Y todo porque los enfermos piensan como enfermos.  Por la simple y sencilla razón de que no pueden pensar como sanos.  Pero nunca faltan, o mejor dicho, sobran los charlatanes que dicen que si te levantas y ves al mundo con alegría y le sonríes, todo irá bien…

Pero resulta que para ver al mundo con alegría y sonreírle tienes que estar sano.  Nadie puede levantarse de buen humor si tiene artritis, o gastritis, o colitis, o amigdalitis, o alguna otra itis, enfisema o hemorroides…

Basta de escuchar a los lenguaraces que pregonan el poder de la mente, y el poder de los dioses y los milagros.  Porque si el estomago reacciona acorde a los que ingerimos, a lo que le echamos; y lo mismo sucede con el hígado, con los pulmones o con los riñones ¿Por qué la mente no habría de reaccionar a lo que comemos?…

Finalmente todos somos el resultado de lo que hemos comido. Luego es innegable que pensamos acorde a lo que comemos.  Y actuamos acorde a lo que pensamos -aunque a fuerza de ser sinceros, son peores nuestros pensamientos que nuestros actos-…

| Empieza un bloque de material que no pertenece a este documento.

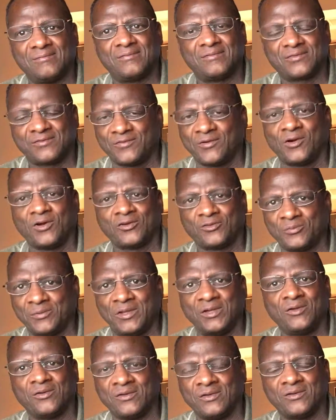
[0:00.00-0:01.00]
as far as
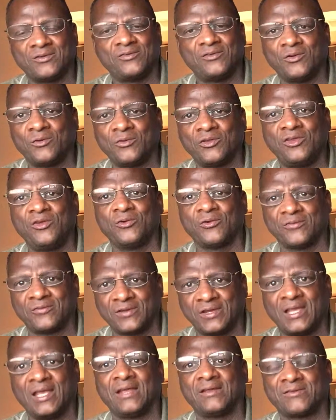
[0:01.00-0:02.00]
we know, there's no cure
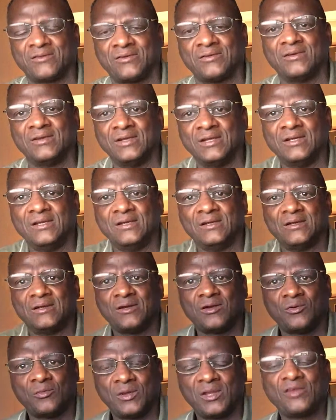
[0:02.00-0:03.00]
for cancer.
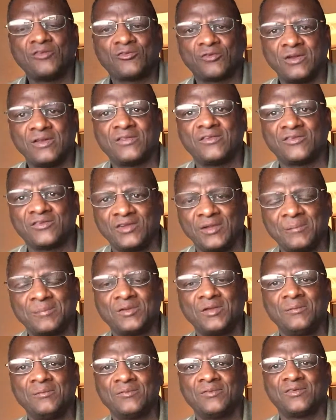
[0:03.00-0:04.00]
We can treat the
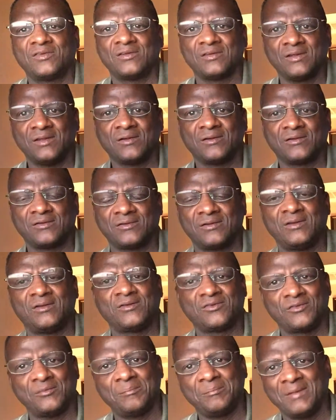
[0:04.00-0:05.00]
symptoms. There
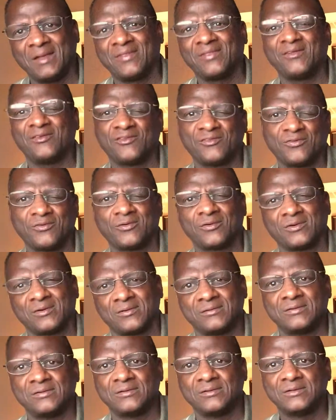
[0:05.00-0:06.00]
are some methods
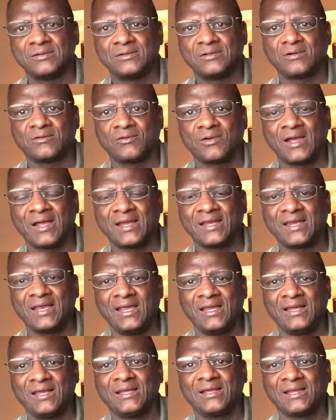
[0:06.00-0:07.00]
for
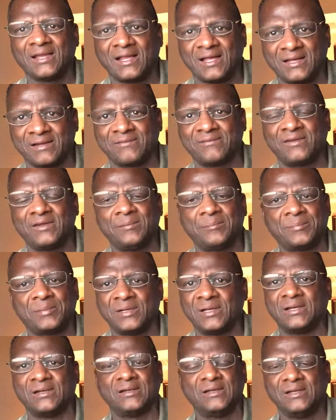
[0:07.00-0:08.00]
eradicating a lot of it,
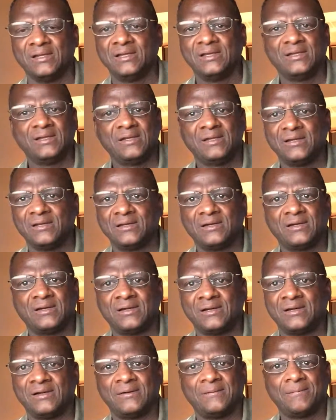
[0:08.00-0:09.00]
but
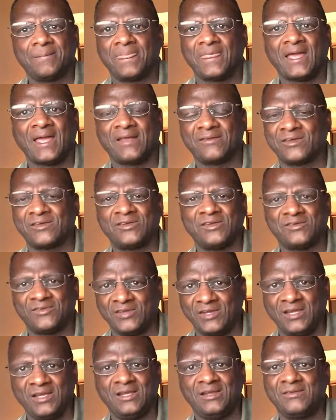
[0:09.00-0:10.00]
as a
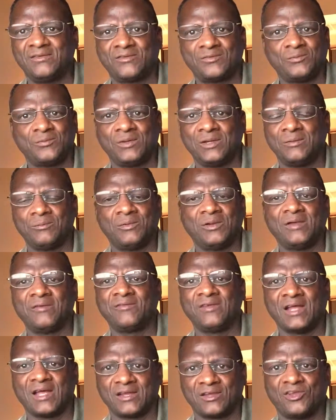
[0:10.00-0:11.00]
disease, we
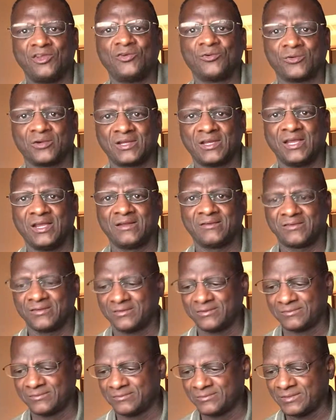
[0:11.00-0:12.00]
have not cured
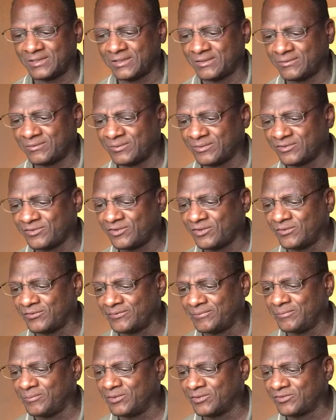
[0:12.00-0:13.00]
cancer. We're
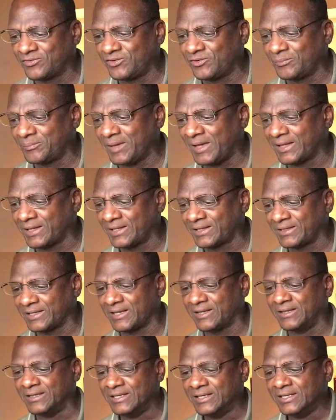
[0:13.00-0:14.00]
still battling
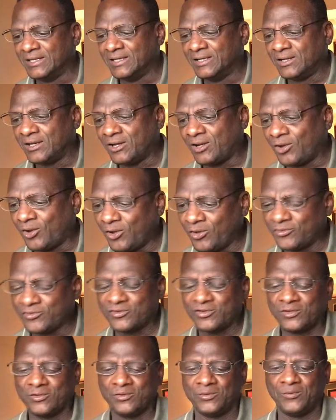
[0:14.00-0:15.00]
that.
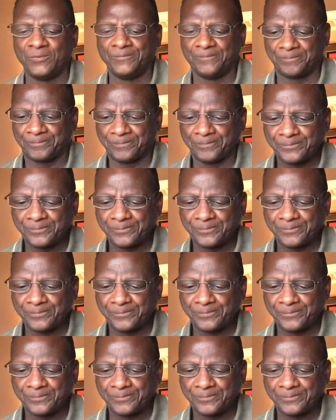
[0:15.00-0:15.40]
Also,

Y si comemos lo que no es debido, si comemos lo que no es natural a nuestra especie animal, pues pensamos y consecuentemente actuamos de manera antinatural.  El destruir el hábitat es lo más antinatural que puede concebirse -y lo más estúpido-…

Es así de simple.  Comimos del fruto del árbol prohibido y nos expulsaron del Paraíso TEERRENAL.  Lo que quiere decir que el Paraíso está aquí en La Tierra, por eso es terrenal…

Sin embargo, acudiendo a la lógica, se deduce que se puede regresar al Paraíso Terrenal -o sea, regresar del auto exilio- sin enfermedades y guerras, si dejamos de comer lo prohibido y comemos lo debido.

Y nos vemos mañana, si el Sol me presta vida.